Tuesday, February 15, 2005

Learning to Lose

I still am fascinated by Saffron Gates, most particularly by the passion that inspired Christo and Jeanne Claude to persist in the face of numbing bureaucracy and outright opposition. Averse to conflict as I am, I come back again and again that the small number of failures I have experienced in my life may insinuate a different kind of failure, shortness of vision or lack of courage.

I don’t enjoy failure, no, not at all, at all. Anyone who has been subjected to my latest round of self-questioning about my divorce twenty years ago might suspect I take some sort of perverse pleasure in it, but eventually even I look at the situation…again…and say “There were two of you in the situation. You both tried and came up short. You both did your best. It happens. Get over it. The sin would be to let it rule your life. Who do you think you are to expect that you will never fail? How arrogant!”

One can argue about whether this process should happen in a year or three or twenty; conceptually one can argue that we should never let go of marriages. The truth is probably that it is less about what we oughta do in a situation and more about recognizing the reality that has occurred. That process takes whatever time it takes, and there is really no point in beating ourselves up for not meeting some imagined, self-imposed timetable.

What if we were to accept failure, really allow that it does happen in our lives? What if we put less energy into recasting situations as just another victory in disguise? What if we threw ourselves fully into each envisioned victory. Each project, throughout its life from birth to resolution, is in some sense a failure right up to the moment it is achieved or abandoned. When Christo and Jeanne Claude say they have eighteen completed projects and thirty-eight not yet realized…are the thirty-eight failures, or are they still live battles, successes still in process of being achieved? I suspect there is a mixture of campaigns in process, battles properly fled, and some that are inactive, resting as the artists store up energy to rejoin the fray, or simply wait for more hospitable conditions.

If we accept failure, we clear the decks for more attention to the issues that deserve our best efforts. If we accept failure, we learn from what didn’t work and try a different approach on some new project, maybe one that is stronger and truer from inception. If we accept failure, we stop focusing on the same old battles and move on to something new: we grow. If we accept failure, we accept ourselves. If we accept failure, we recognize the truth that we are like the rest of God’s children, fundamentally flawed but unconditionally loved, glorious in our capacity to envision the new and pursue it with passion. The number of failures in our lives then becomes a scorecard that reflects how completely we threw ourselves into this brilliant game we call life.

4 comments:

Lorianne said...

Yep, I hear you (unfortunately!) on this one. When I told my good Irish Catholic mother about my impending divorce, I expected a guilt trip...but to her credit, she kept saying over & over, "Don't feel like you've failed: these things happen." It was a wonderful gift to hear her of all people say that...but I can't say I entirely *believe* it yet. Mentally, yes: "these things happen." But viscerally, emotionally, it still *feels* like I've failed, like I quit, like I was/am somehow lacking.

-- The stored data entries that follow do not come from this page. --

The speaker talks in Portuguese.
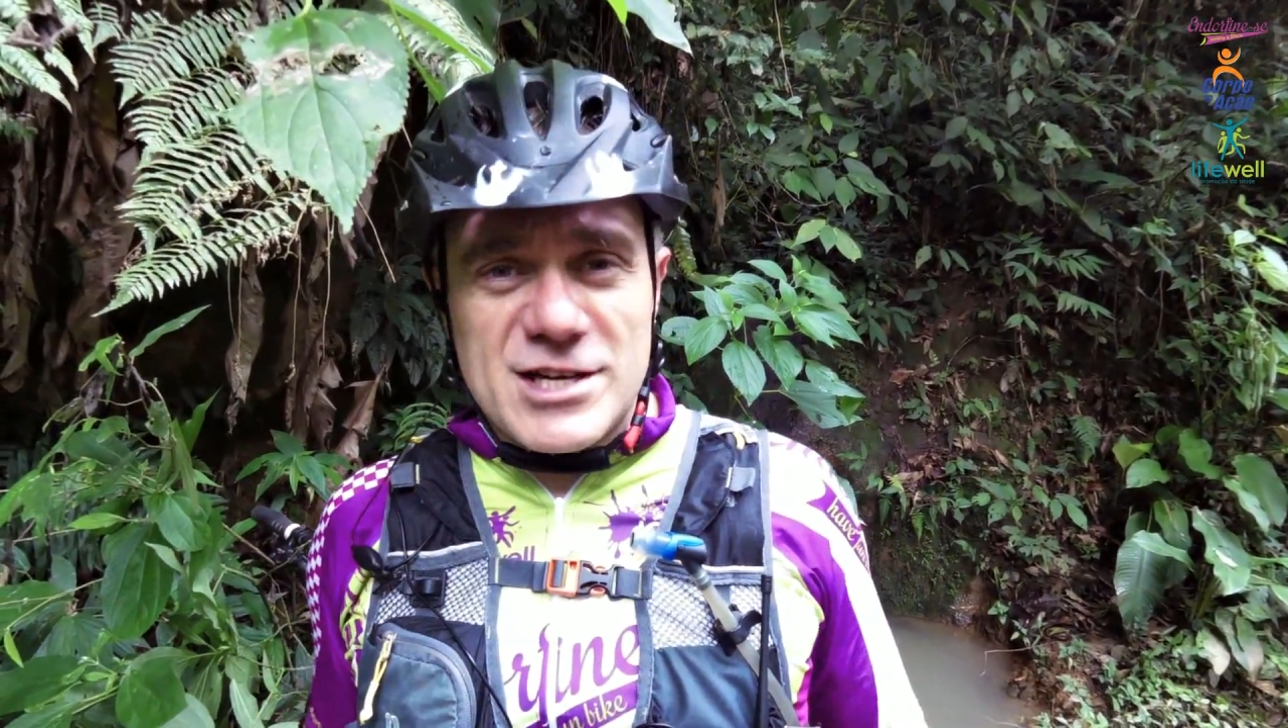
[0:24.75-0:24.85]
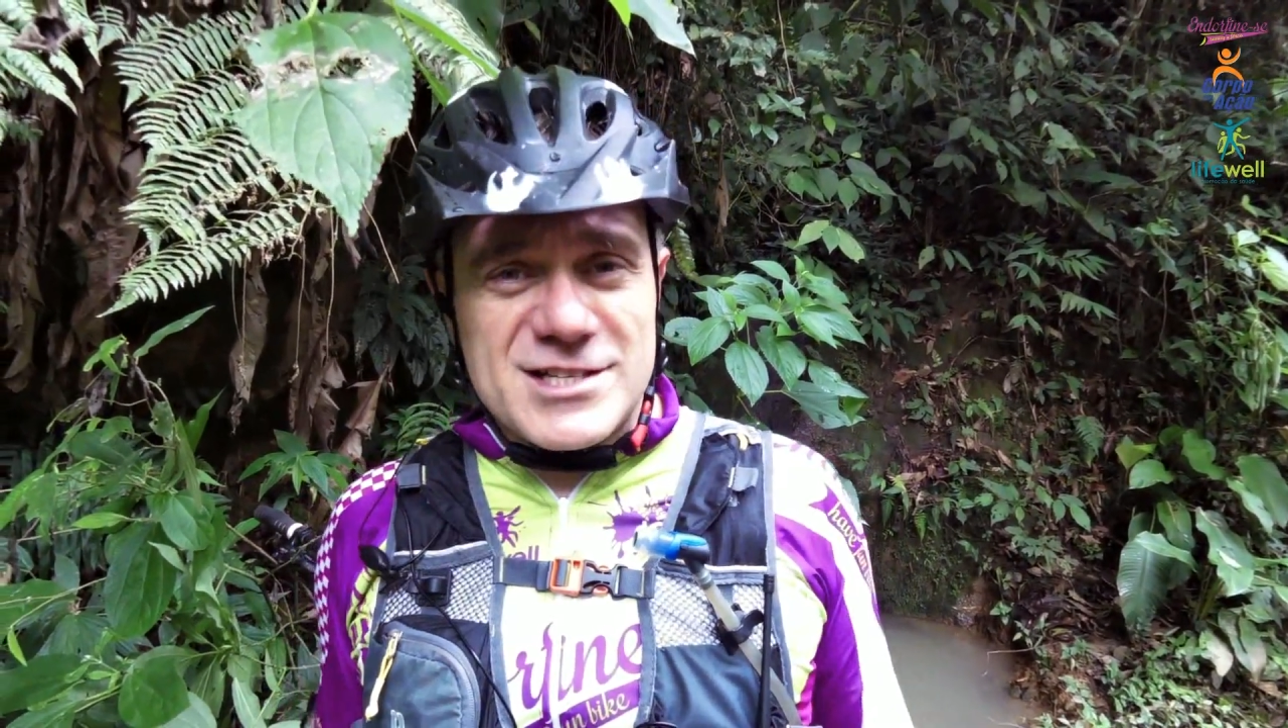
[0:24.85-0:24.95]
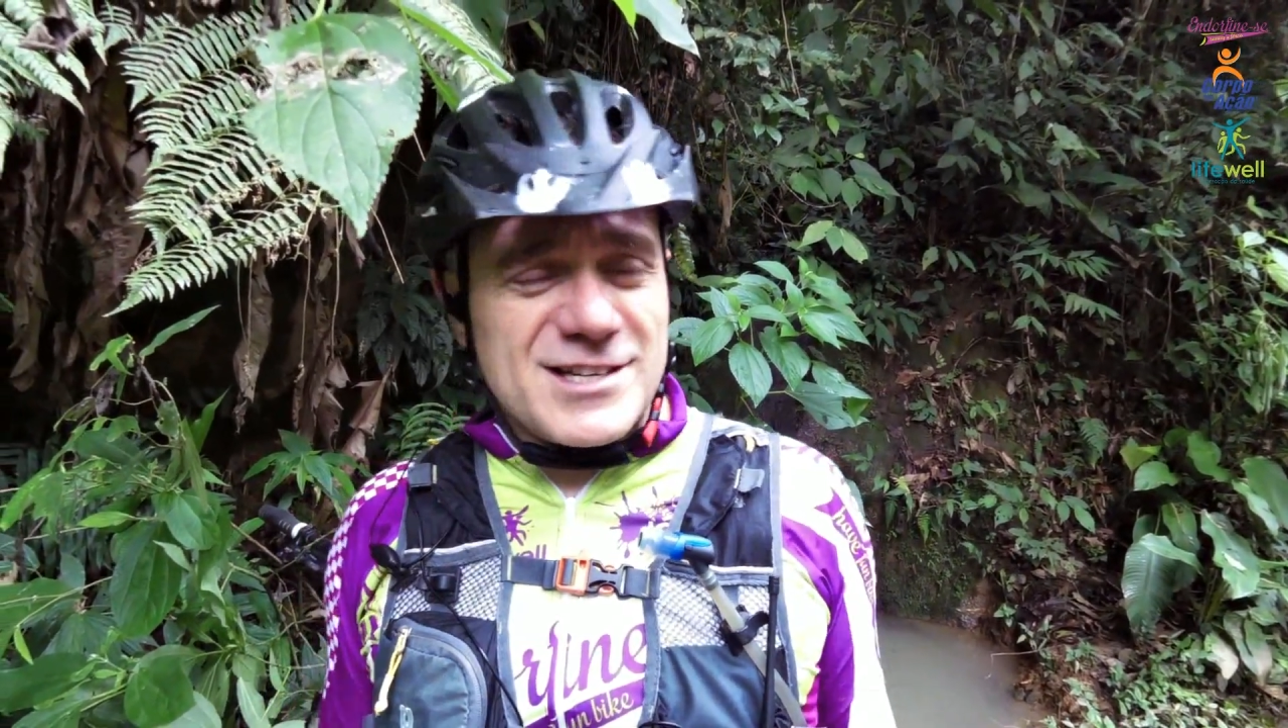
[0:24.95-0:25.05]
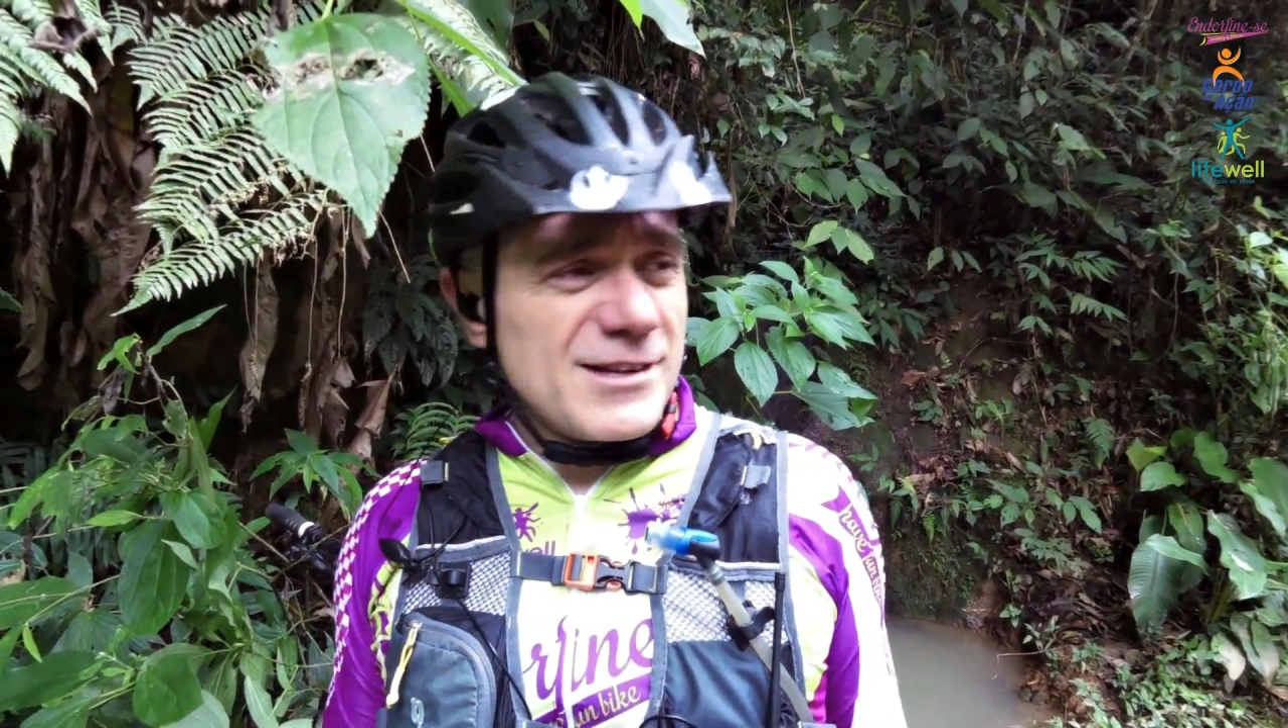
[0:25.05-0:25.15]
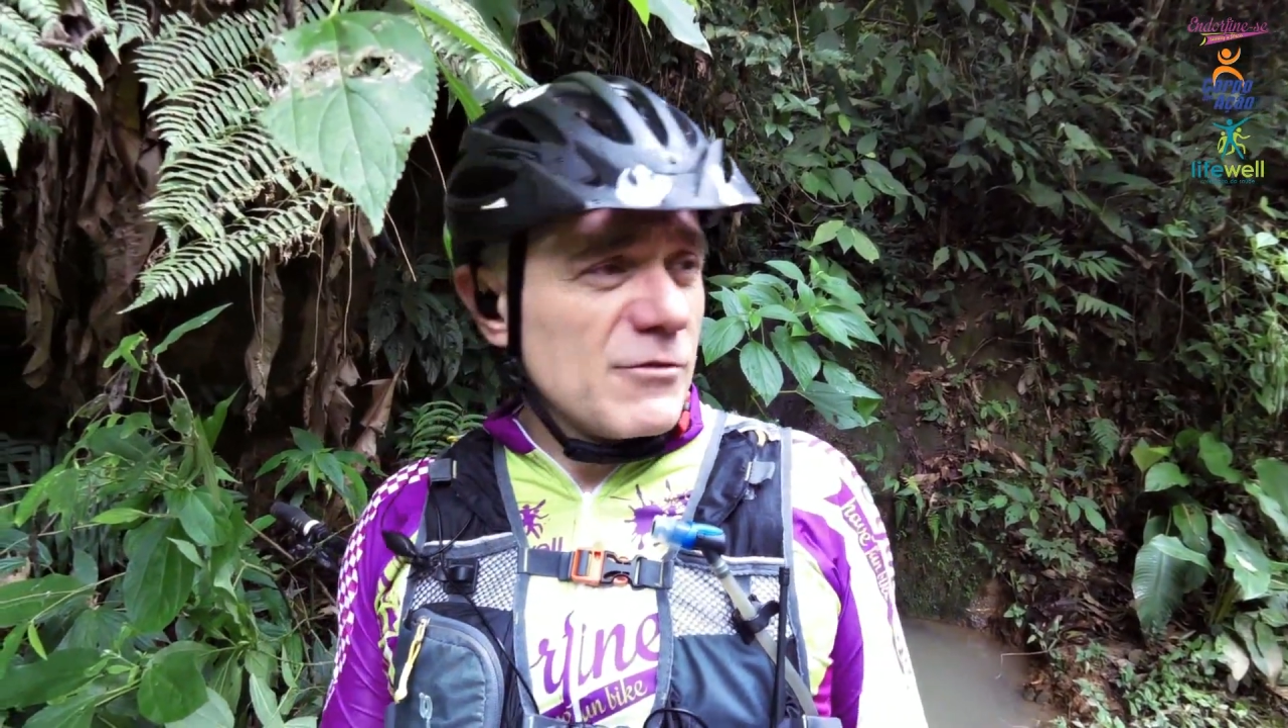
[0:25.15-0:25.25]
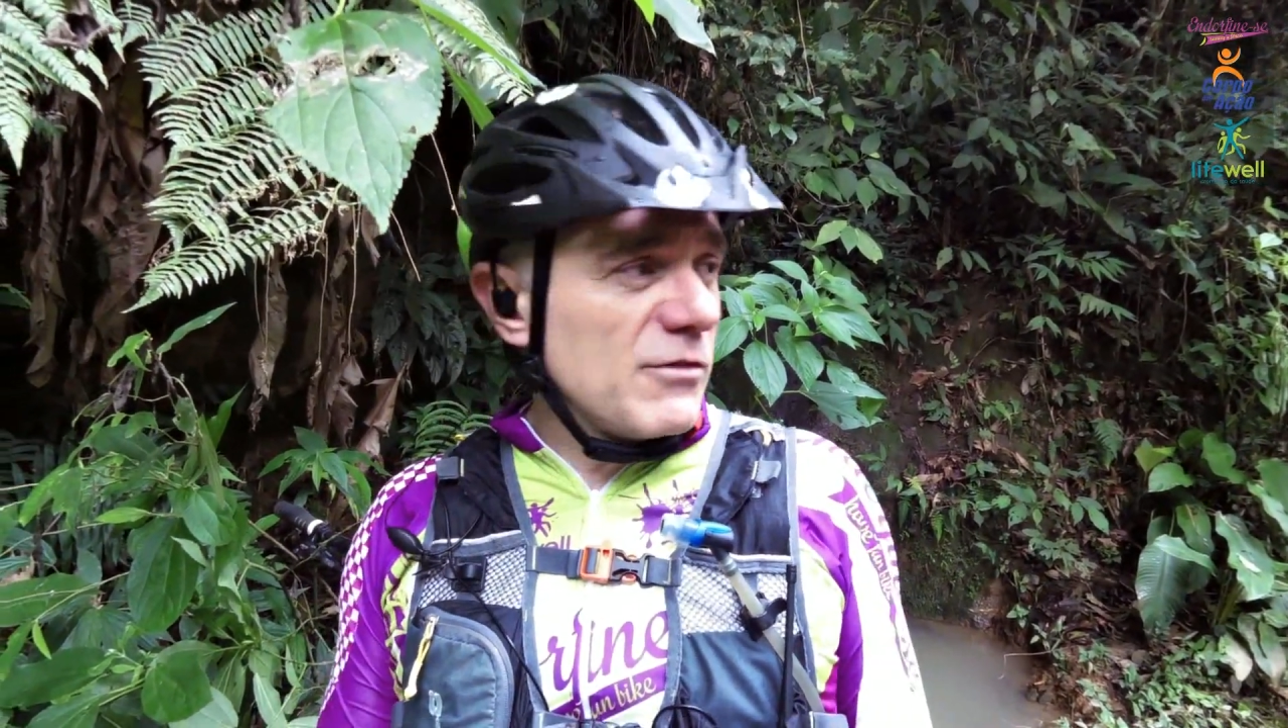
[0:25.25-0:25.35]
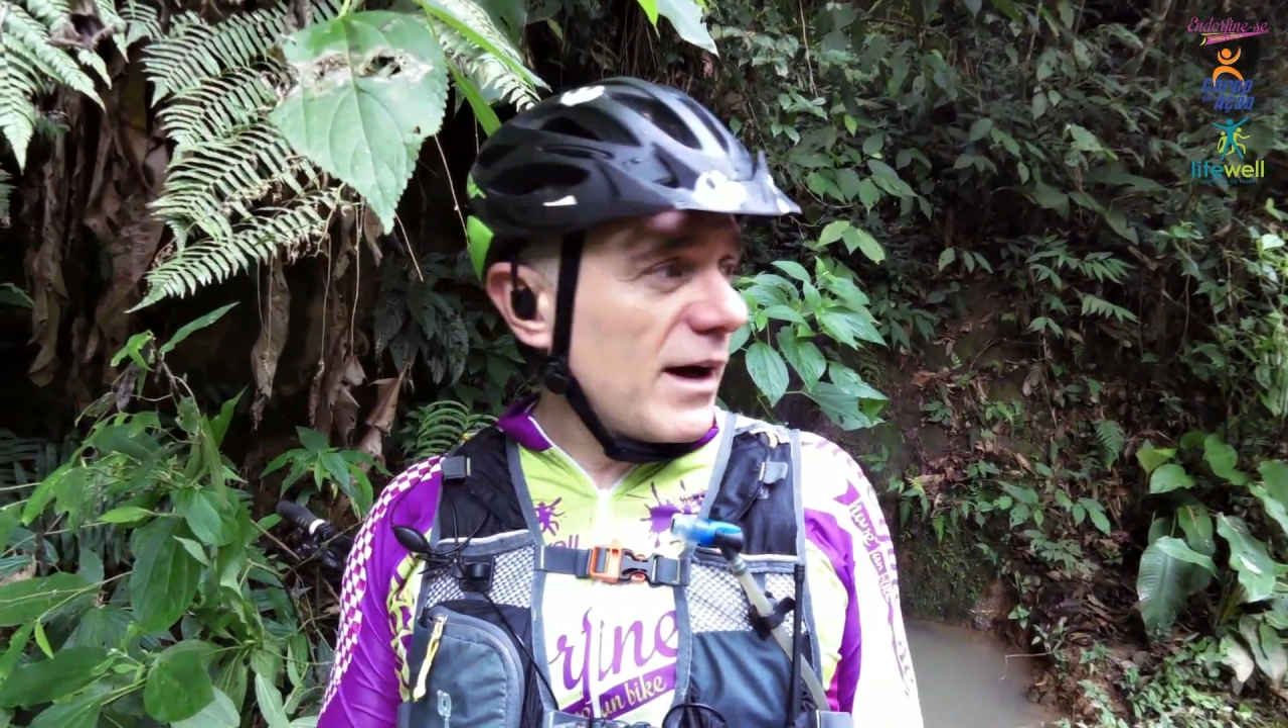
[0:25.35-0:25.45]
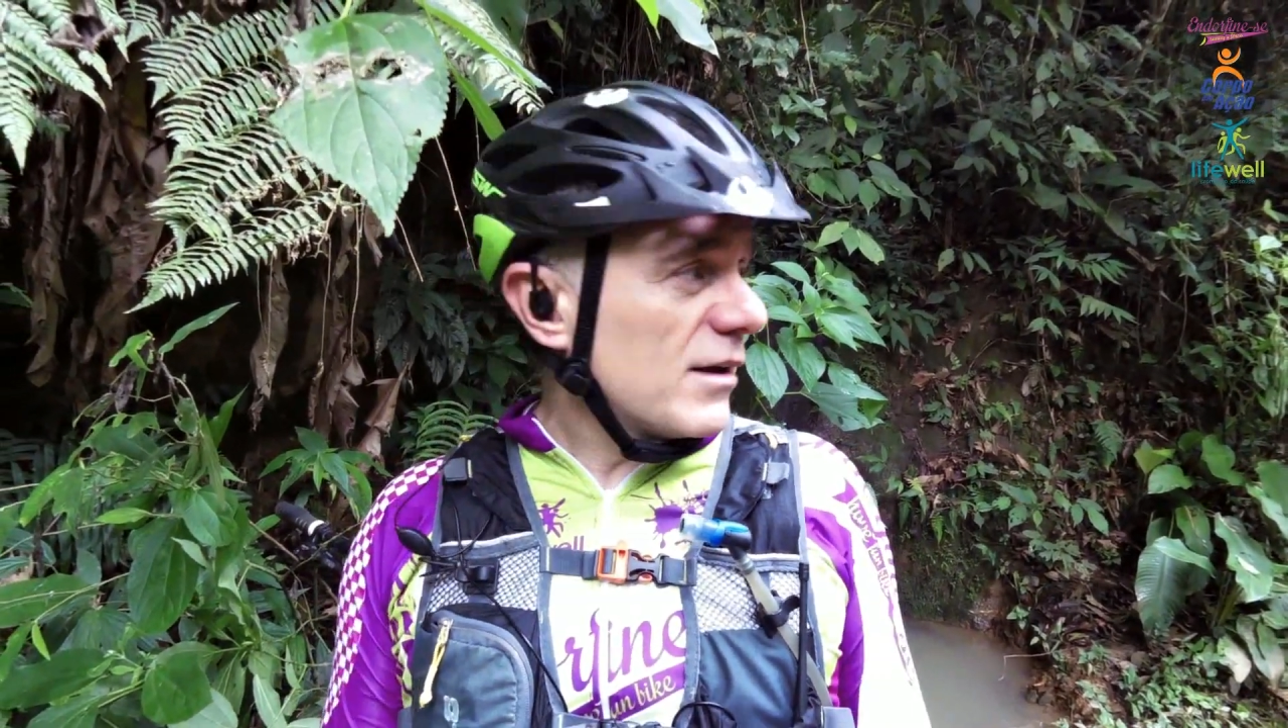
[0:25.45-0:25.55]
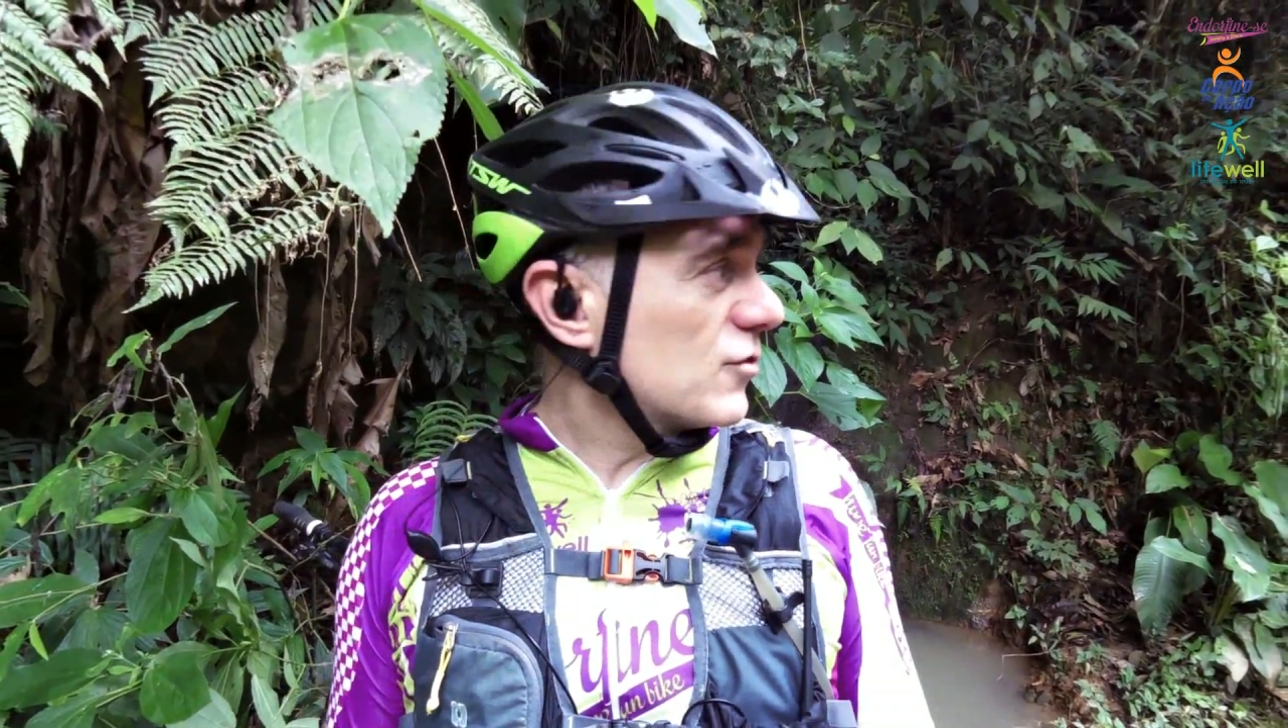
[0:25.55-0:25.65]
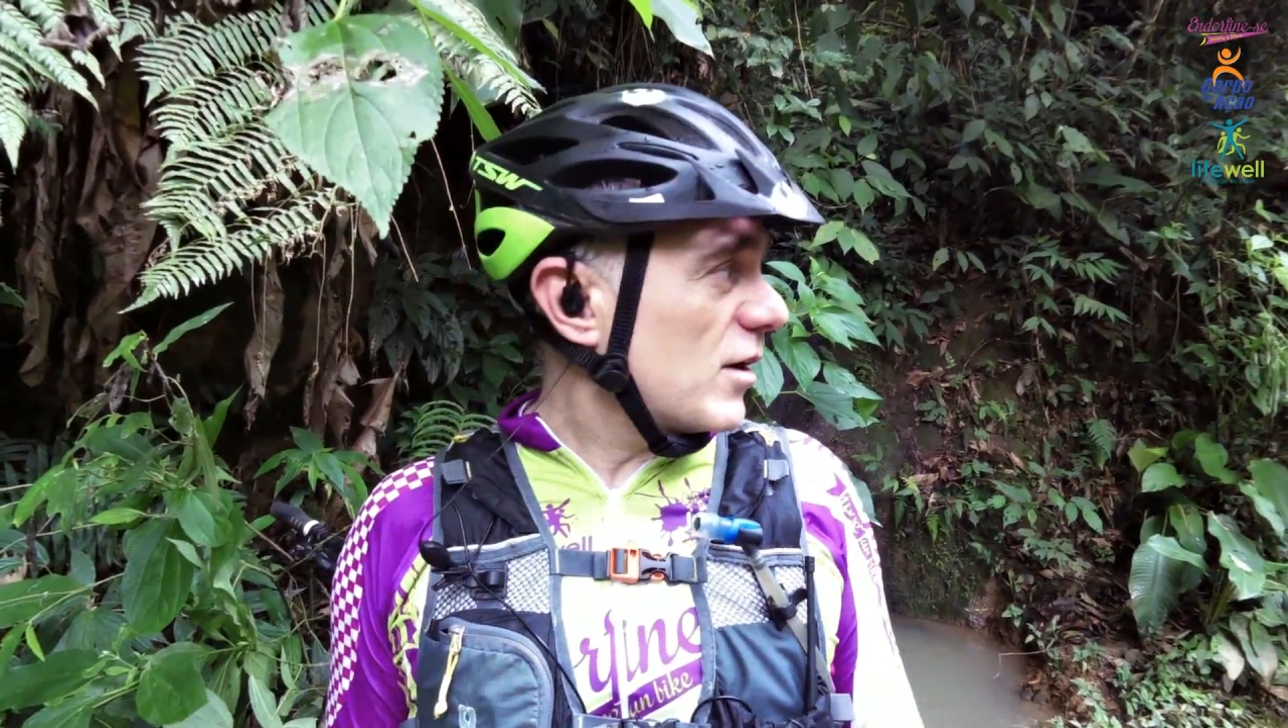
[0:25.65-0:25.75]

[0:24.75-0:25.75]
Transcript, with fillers: já a gente já está com várias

I think this is the crevice into which the seeds of compassion fall & then grow. If we've never failed, how can we truly love (and forgive) other failures?

Anonymous said...

Great post-- failure can either be what we beat ourselves up with, or what we learn from-- our choice entirely. ~bluepoppy

Visual-Voice said...

When I read an entry like this one it makes me so grateful that I didn't fail to hit your blog and take the time to read the words you so generously share from your heart.

'Tis true, we all suffer. I'm beginning to think that without failure we'd never know what our greatest achievemnents are. There are dragons that fly into our lives to make sure we don't fall asleep and miss what we're here for... was that a dragon? or an angel that just flew by?

I love your blog.

Karen said...

Thank you all so much for these wonderful comments.